Alien³
|de David Fincher, 1992, ****
Le huitième passager était le troisième film de Ridley Scott ; Aliens, le deuxième de James Cameron. Logiquement, la production a donc confié le troisième opus de la série Alien à un inconnu : c’est David Fincher qui se glisse dans les pas de deux très gros succès.
Le premier jouait sur le « survivor » en huis-clos, très peu de personnages, un seul monstre, et une tension qui grimpait progressivement. Le second se déroulait dans une base gigantesque, avec un bon lot d’extérieurs au passage, ajoutait une touche de féminité et creusait l’histoire des humains comme des aliens, et démarrait sur les chapeaux de roue.

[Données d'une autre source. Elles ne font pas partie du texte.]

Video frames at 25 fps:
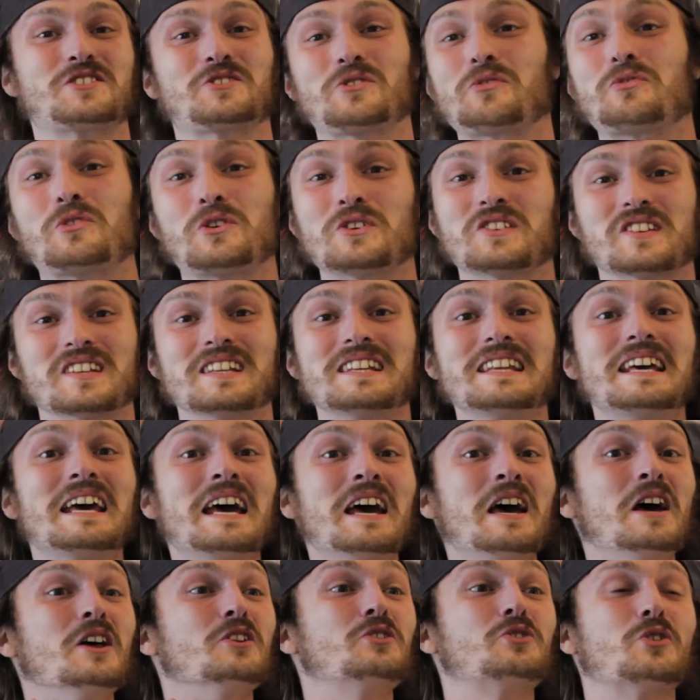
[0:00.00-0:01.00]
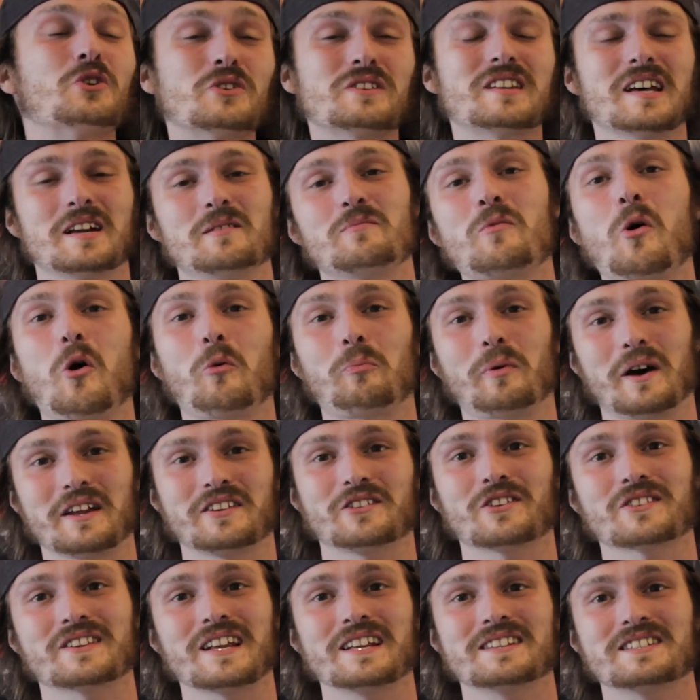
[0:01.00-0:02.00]
je trouve que c'est totalement
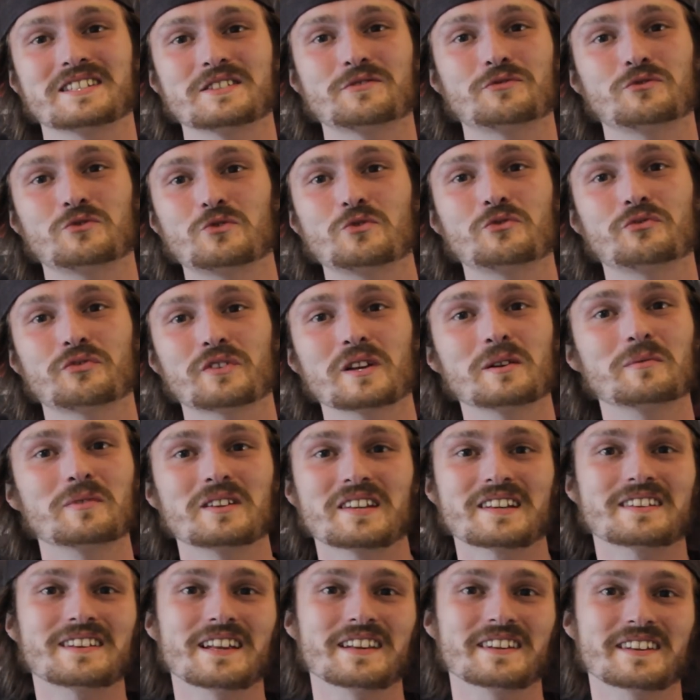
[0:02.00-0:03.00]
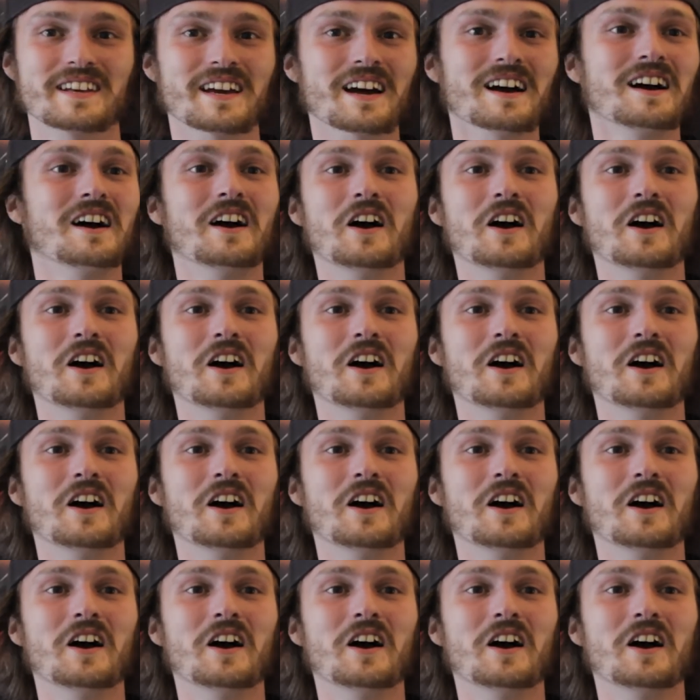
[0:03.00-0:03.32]
représentatif du film, c'est-à-dire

Il n’était donc pas évident de trouver une solution pour que le troisième film ne ressemble à aucun des deux premiers. Le choix des scénaristes est osé : faire de l’homme un danger pour Ripley, autant au moins que les aliens. L’orientation carcérale permet également un retour au huis-clos, mais cette ancienne prison-fonderie offre dans le même temps un décor grandiose, et les petits recoins comme les grands espaces vides sont inquiétants. Enfin, autre changement majeur, l’alien du jour a été pondu dans un rottweiler ; Alien³ est la première trace tangible d’évolution des aliens, qui empruntent des caractères à leurs hôtes, et le nouveau modèle est quadrupède, plus vif et plus sportif que la génération hébergée par des humains.
L’ambiance est la principale qualité d’Alien³ : misanthrope (les humains sont les seuls à agresser Ripley), cloîtrée (au contraire des deux premiers, il n’y a pas de vrai espoir de fuite : combattre la créature est la seule solution), elle n’est adoucie que par une brève aventure anti-érotique rapidement transformée en tas de viande sanguinolente.
Cette ambiance se nourrit aussi d’un bouleversement qui transfigure le personnage principal : Ripley ne souhaite plus survivre, mais seulement éliminer les bestioles avant de mourir elle-même… Et même lorsque d’autres proposent de la sauver, elle préfère encore en finir.
Au passage, Fincher est le premier réalisateur d’un Alien à s’intéresser vraiment à la lumière — Scott ne pouvait guère s’y laisser aller dans un univers clos et monotone, et Cameron n’y prêtait manifestement pas à l’époque pas l’attention qu’il lui voue aujourd’hui — et certains plans sont de petites œuvres de photographe, notamment ceux qui mettent en évidence le gigantisme des hauts-fourneaux.
Au final, j’ai tendance à penser que la mort de Newt, personnage très attachant d’Aliens et point d’attache de Ripley dans l’humanité, a traumatisé les fans et fait de Alien³ un film largement sous-estimé. Bon, ce n’est pas un chef-d’œuvre et certains aspects sont particulièrement ridicules (par exemple, le caryotype 47-XYY n’a aucune incidence démontrée sur l’agressivité, ni même sur quoi que ce soit à part la taille), mais Fincher a réussi à donner une ambiance bien particulière et à faire sien un projet qui paraissait fort mal barré (on pourrait faire un thriller avec la genèse du troisième Alien, trois ou quatre projets complètement différents s’étant succédé avant que les producteurs imposent leur propre mélange).
Au final, il est un ton en dessous du Huitième passager et même de Aliens (en version longue en tout cas). Mais ce n’est pas l’échec que certains ont vertement critiqué.